A number of graduates are now reaping the rewards that come with being a player agent.

That idea has since been developed into the World’s first Masters and MBA degree courses in football agency with the expertise and help of Cambridge University Professor, Vincent English.

And Viola hopes they will become the gold standard qualifications for agents.

“Five years ago, FIFA decided in their wisdom to abolish the regulations governing agents – and it became a free-for-all,” said Glasgow-born Viola.

“Since then the reputation of agents has taken a battering. There are still a lot of dedicated and professional people working in the industry, but I think it’s fair to say that our overall standing in the game is an all-time low.

“The good news is that FIFA is looking to re-introduce some regulation. How that will look, nobody knows.

“I looked at designing an educational course that would give people an academic and practical grounding into what the job entails.

“That has led on to the development of our degree courses, which also give students practical experience in the industry through working alongside agents and with football clubs.

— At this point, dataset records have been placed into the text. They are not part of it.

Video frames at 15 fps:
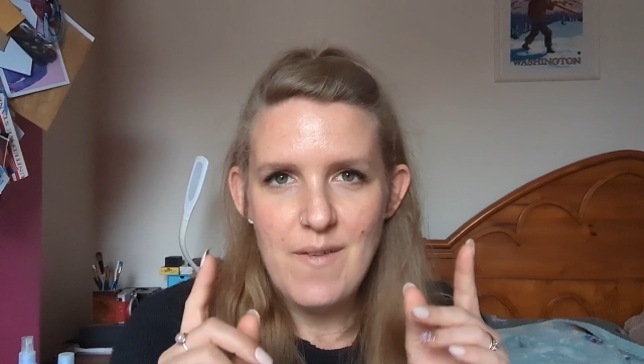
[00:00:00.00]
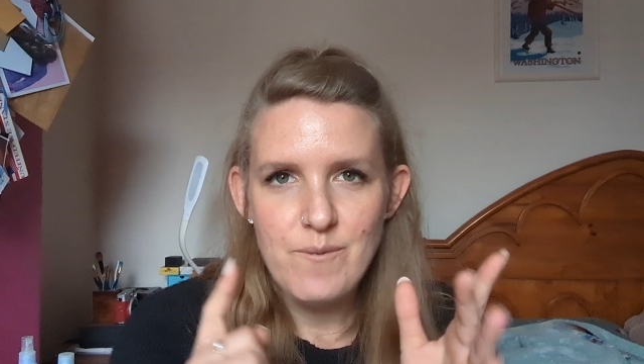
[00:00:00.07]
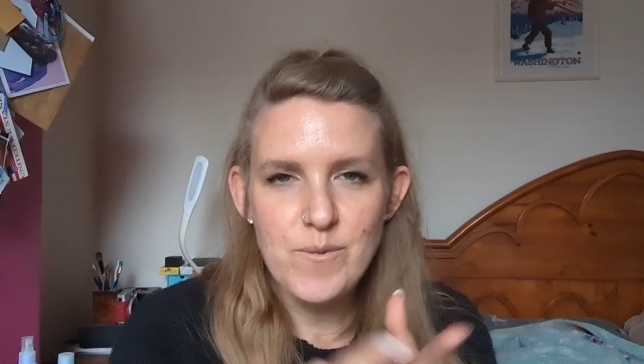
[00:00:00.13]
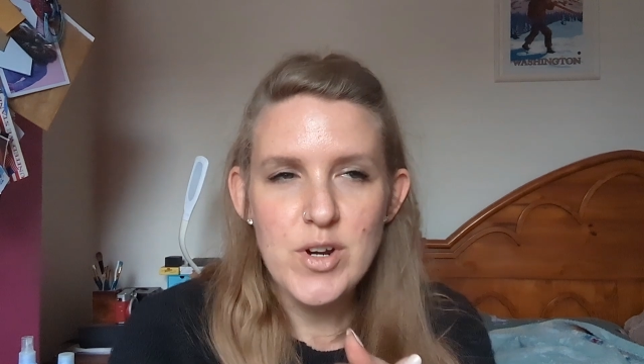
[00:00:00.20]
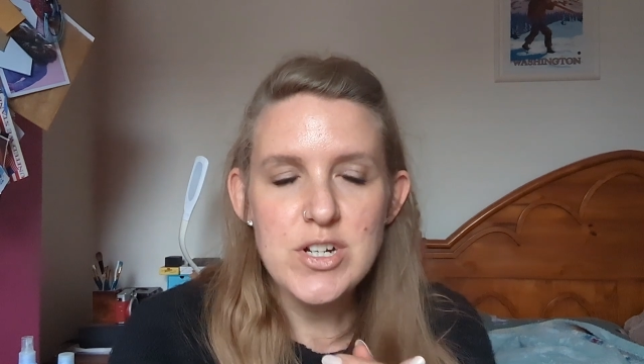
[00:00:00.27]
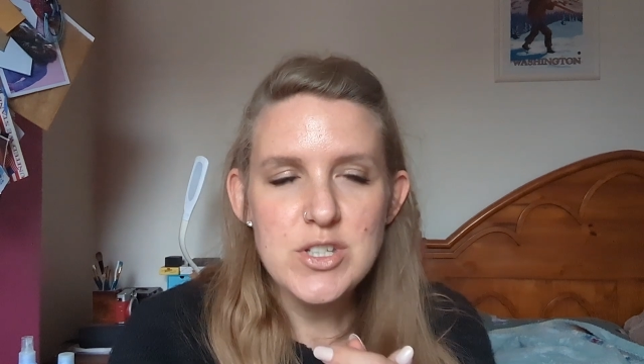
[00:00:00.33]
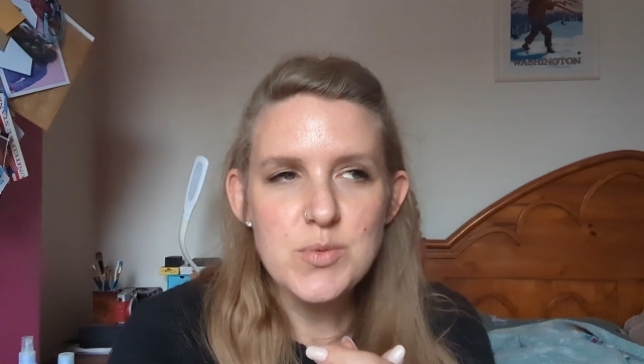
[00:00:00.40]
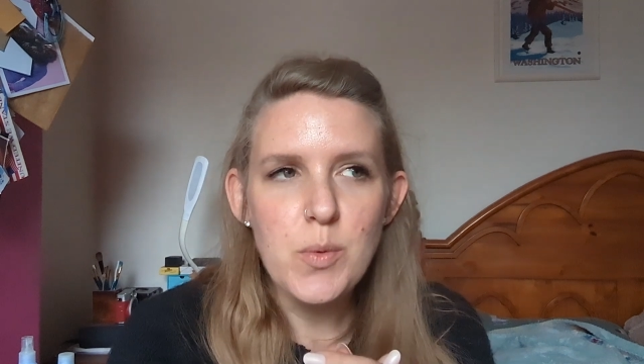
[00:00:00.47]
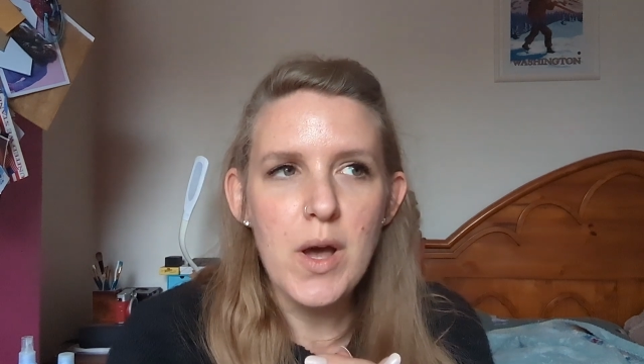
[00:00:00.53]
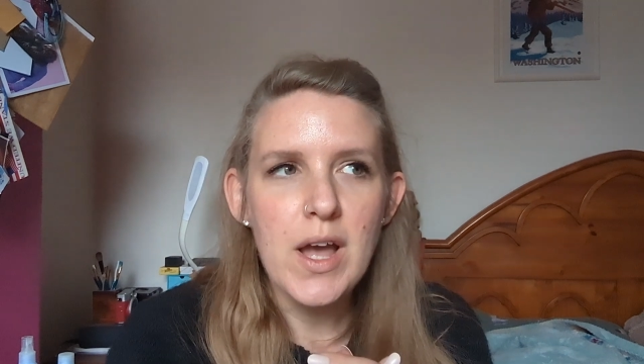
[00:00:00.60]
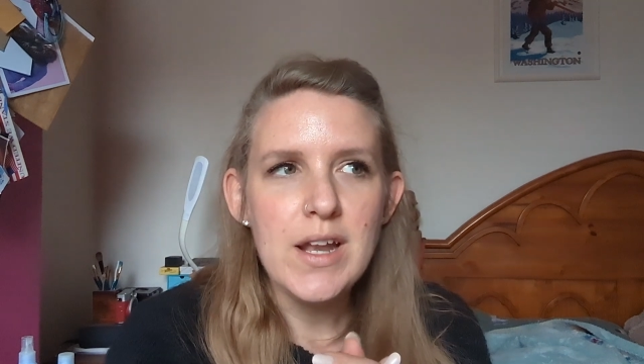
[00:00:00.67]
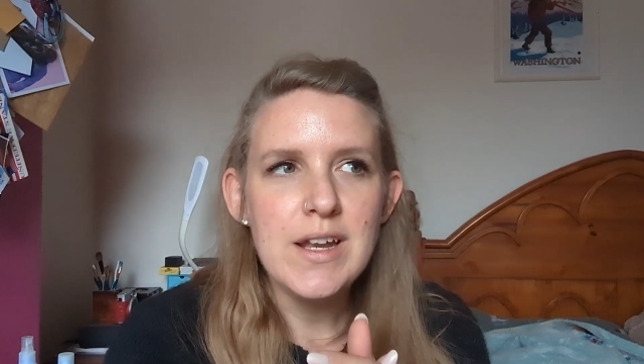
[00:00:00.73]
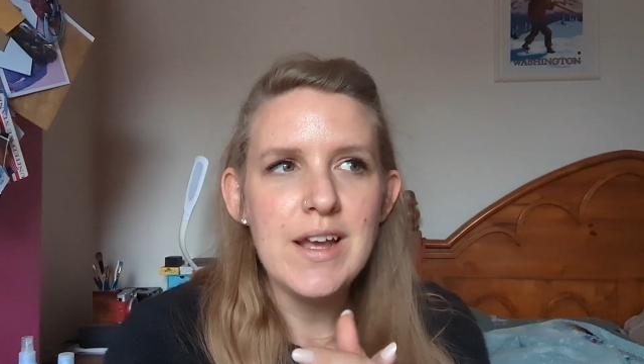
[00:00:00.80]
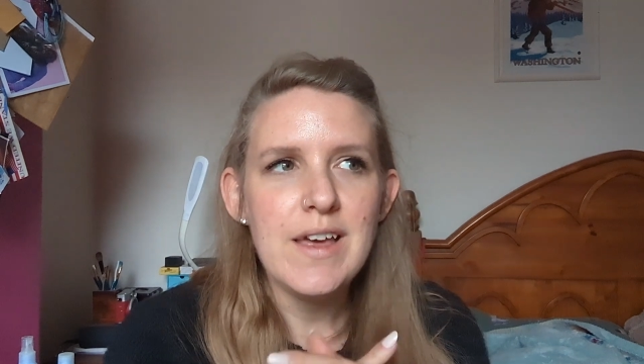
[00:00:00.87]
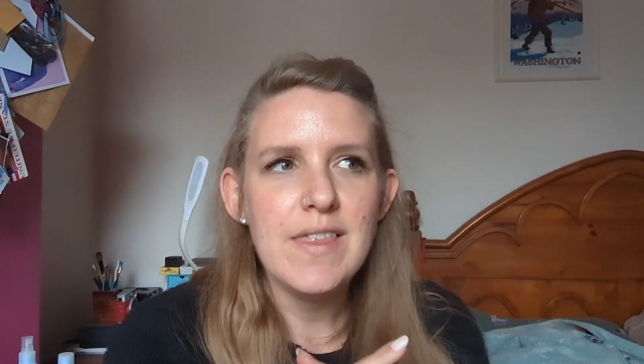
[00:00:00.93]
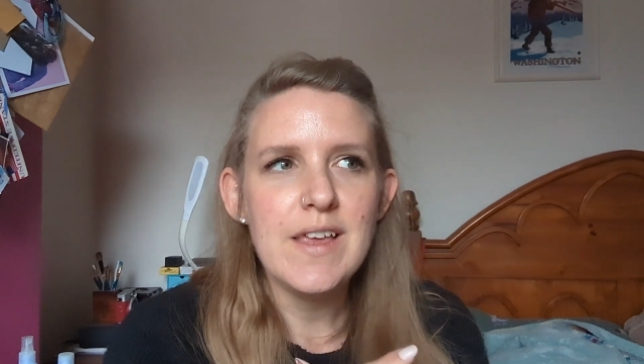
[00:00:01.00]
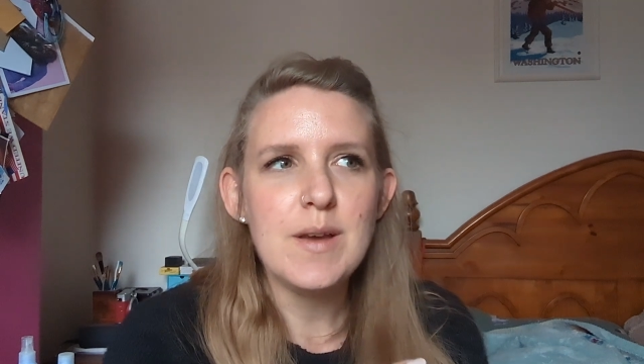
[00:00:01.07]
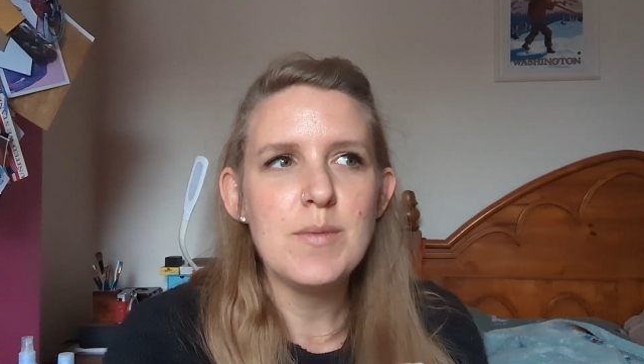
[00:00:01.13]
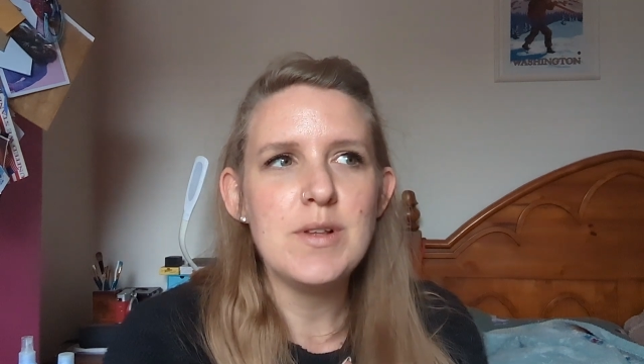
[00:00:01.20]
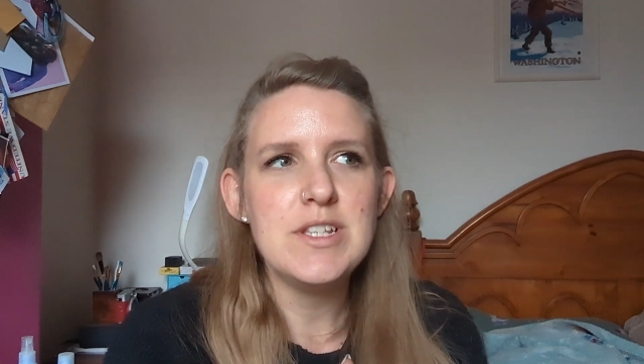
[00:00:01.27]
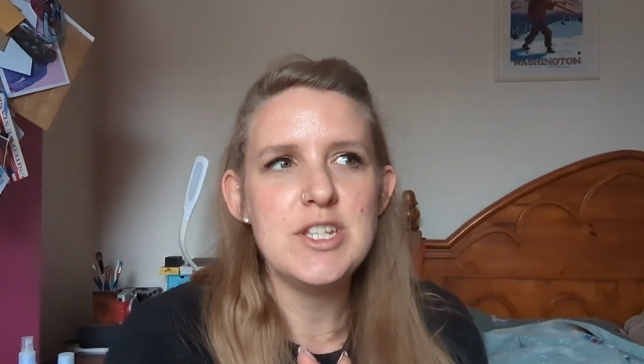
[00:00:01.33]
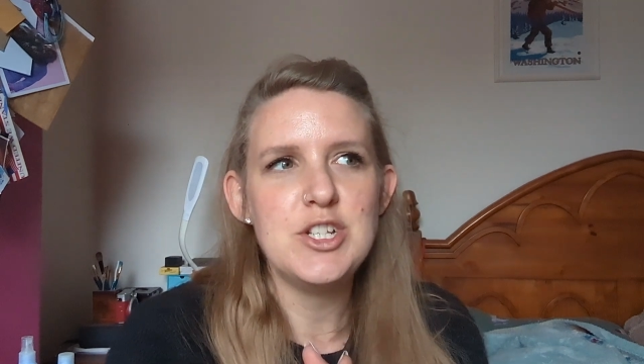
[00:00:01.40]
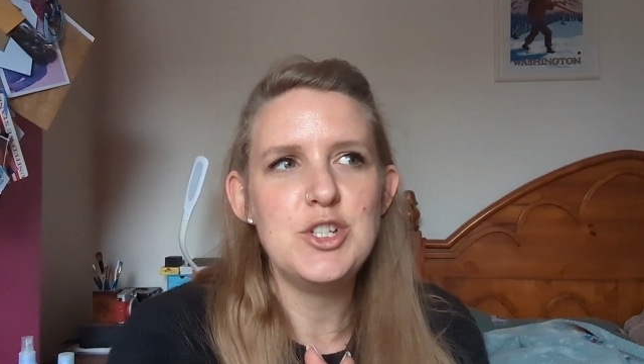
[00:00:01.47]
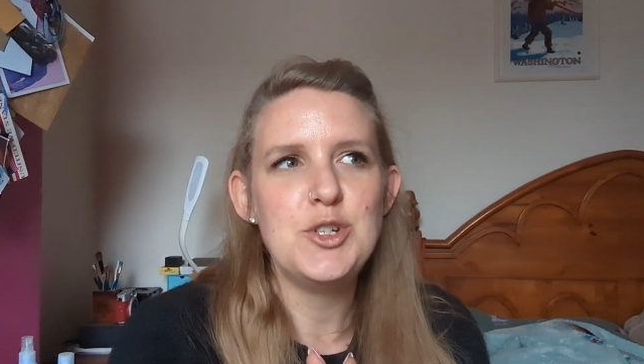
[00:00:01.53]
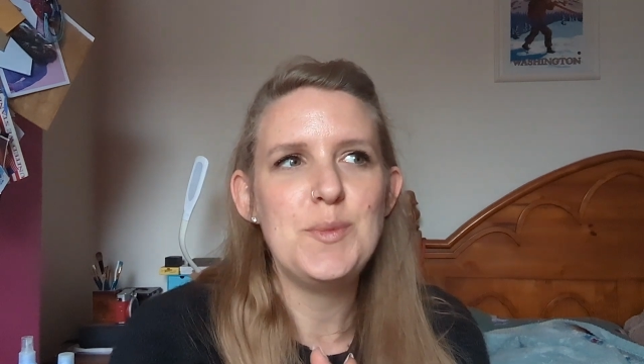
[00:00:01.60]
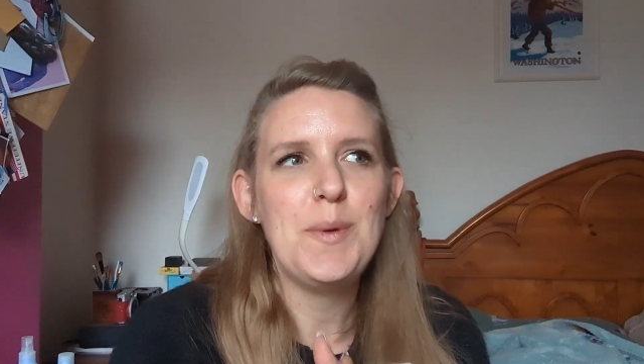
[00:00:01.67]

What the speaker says: First one, I think I'm gonna listen to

“I hope, when regulation comes, our courses will be recognised as the gold standard qualifications by FIFA, clubs and players.”

Viola himself left school with only a handful of qualifications and spent time working as a building site electrician before moving to London to work in the Financial Services sector.

The contacts he made opened the door to becoming an agent – and he has worked on deals that have involved stellar names like Roberto Carlos, Luis Figo and Christian Karembeu.

He added: “You don’t have to have a raft of qualifications to take the foundation course.

“Whether you are a white van man or a doctor, like Babantunde, all you need is the motivation and passion to build a career in football.

“We will provide all the tools you need and open up networks and contacts by giving practical experience working alongside agents and with clubs.

“The degree courses may be tailored towards the role of the football intermediary, but will also open doors to other executive roles in the game.

“What do I get out of it? Well, for a start, I wanted to leave a legacy from my time in the game.

“But being part of this unique educational development has already opened up leagues, clubs and player markets that I once had no influence in.

“In a way, I have got my own Class of 2020 working in football all around the world.”

Dr Elliot is a case in point.

The 32-year-old said: “The e-learning course and training system has been brilliant.

“It took me through the path to join John and Phil step-by-step and their personal involvement in my journey has been priceless – to the point where I am now working alongside them and living my dream.”

With football in crises and hundreds of players all over the globe out of contract and unsure of their futures, Viola believes agents will play an even more vital role over the coming years.

He said: “Football will change beyond all recognition after the COVID-19 crisis is over – and this is our chance to press the reset button.

“Top players will always be in demand, but further down the leagues, there will be problems and agents will be needed to bring players and clubs together like never before.

“If a player has the choice of having an agent with a Masters degree in his profession or one without, who will he choose? Who will the club want to work with?”